* _Collected data entries_

++++++++++

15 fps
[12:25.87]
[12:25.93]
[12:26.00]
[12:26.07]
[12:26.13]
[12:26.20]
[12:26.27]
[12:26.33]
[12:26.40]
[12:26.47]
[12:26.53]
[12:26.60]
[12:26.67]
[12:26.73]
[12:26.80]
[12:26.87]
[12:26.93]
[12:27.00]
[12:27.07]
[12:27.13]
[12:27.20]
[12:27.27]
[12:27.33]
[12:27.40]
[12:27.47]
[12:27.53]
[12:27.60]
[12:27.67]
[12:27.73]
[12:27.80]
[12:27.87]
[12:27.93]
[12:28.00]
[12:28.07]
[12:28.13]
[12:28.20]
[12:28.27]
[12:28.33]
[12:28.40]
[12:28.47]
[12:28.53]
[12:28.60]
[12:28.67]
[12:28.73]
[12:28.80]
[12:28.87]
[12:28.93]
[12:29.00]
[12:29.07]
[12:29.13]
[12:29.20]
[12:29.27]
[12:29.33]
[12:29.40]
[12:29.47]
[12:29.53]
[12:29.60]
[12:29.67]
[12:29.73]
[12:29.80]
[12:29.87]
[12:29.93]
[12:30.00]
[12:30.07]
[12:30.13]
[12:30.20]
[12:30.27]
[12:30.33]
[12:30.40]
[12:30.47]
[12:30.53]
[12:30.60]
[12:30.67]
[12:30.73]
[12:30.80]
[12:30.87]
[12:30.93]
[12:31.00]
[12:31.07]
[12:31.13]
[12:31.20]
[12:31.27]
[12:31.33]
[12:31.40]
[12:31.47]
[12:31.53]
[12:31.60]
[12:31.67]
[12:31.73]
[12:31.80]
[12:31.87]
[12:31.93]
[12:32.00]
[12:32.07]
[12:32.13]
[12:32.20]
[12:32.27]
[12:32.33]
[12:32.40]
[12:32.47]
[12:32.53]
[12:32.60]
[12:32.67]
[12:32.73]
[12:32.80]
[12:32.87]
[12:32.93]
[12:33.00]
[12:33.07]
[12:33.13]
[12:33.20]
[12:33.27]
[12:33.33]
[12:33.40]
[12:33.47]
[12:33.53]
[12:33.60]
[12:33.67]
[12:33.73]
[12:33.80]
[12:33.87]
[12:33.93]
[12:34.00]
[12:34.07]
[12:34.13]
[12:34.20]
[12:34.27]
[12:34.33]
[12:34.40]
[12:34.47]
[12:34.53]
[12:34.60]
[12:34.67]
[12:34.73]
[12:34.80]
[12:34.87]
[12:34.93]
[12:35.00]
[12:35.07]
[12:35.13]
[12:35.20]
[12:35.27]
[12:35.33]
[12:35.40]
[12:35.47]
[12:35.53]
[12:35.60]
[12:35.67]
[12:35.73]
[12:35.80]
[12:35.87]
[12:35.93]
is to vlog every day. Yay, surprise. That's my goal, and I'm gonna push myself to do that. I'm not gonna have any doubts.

++++++++++

* _What needs to be done_
Give back the entries exactly. Omit none of them.

* _Exercise solution_
15 fps
[12:25.87]
[12:25.93]
[12:26.00]
[12:26.07]
[12:26.13]
[12:26.20]
[12:26.27]
[12:26.33]
[12:26.40]
[12:26.47]
[12:26.53]
[12:26.60]
[12:26.67]
[12:26.73]
[12:26.80]
[12:26.87]
[12:26.93]
[12:27.00]
[12:27.07]
[12:27.13]
[12:27.20]
[12:27.27]
[12:27.33]
[12:27.40]
[12:27.47]
[12:27.53]
[12:27.60]
[12:27.67]
[12:27.73]
[12:27.80]
[12:27.87]
[12:27.93]
[12:28.00]
[12:28.07]
[12:28.13]
[12:28.20]
[12:28.27]
[12:28.33]
[12:28.40]
[12:28.47]
[12:28.53]
[12:28.60]
[12:28.67]
[12:28.73]
[12:28.80]
[12:28.87]
[12:28.93]
[12:29.00]
[12:29.07]
[12:29.13]
[12:29.20]
[12:29.27]
[12:29.33]
[12:29.40]
[12:29.47]
[12:29.53]
[12:29.60]
[12:29.67]
[12:29.73]
[12:29.80]
[12:29.87]
[12:29.93]
[12:30.00]
[12:30.07]
[12:30.13]
[12:30.20]
[12:30.27]
[12:30.33]
[12:30.40]
[12:30.47]
[12:30.53]
[12:30.60]
[12:30.67]
[12:30.73]
[12:30.80]
[12:30.87]
[12:30.93]
[12:31.00]
[12:31.07]
[12:31.13]
[12:31.20]
[12:31.27]
[12:31.33]
[12:31.40]
[12:31.47]
[12:31.53]
[12:31.60]
[12:31.67]
[12:31.73]
[12:31.80]
[12:31.87]
[12:31.93]
[12:32.00]
[12:32.07]
[12:32.13]
[12:32.20]
[12:32.27]
[12:32.33]
[12:32.40]
[12:32.47]
[12:32.53]
[12:32.60]
[12:32.67]
[12:32.73]
[12:32.80]
[12:32.87]
[12:32.93]
[12:33.00]
[12:33.07]
[12:33.13]
[12:33.20]
[12:33.27]
[12:33.33]
[12:33.40]
[12:33.47]
[12:33.53]
[12:33.60]
[12:33.67]
[12:33.73]
[12:33.80]
[12:33.87]
[12:33.93]
[12:34.00]
[12:34.07]
[12:34.13]
[12:34.20]
[12:34.27]
[12:34.33]
[12:34.40]
[12:34.47]
[12:34.53]
[12:34.60]
[12:34.67]
[12:34.73]
[12:34.80]
[12:34.87]
[12:34.93]
[12:35.00]
[12:35.07]
[12:35.13]
[12:35.20]
[12:35.27]
[12:35.33]
[12:35.40]
[12:35.47]
[12:35.53]
[12:35.60]
[12:35.67]
[12:35.73]
[12:35.80]
[12:35.87]
[12:35.93]
is to vlog every day. Yay, surprise. That's my goal, and I'm gonna push myself to do that. I'm not gonna have any doubts.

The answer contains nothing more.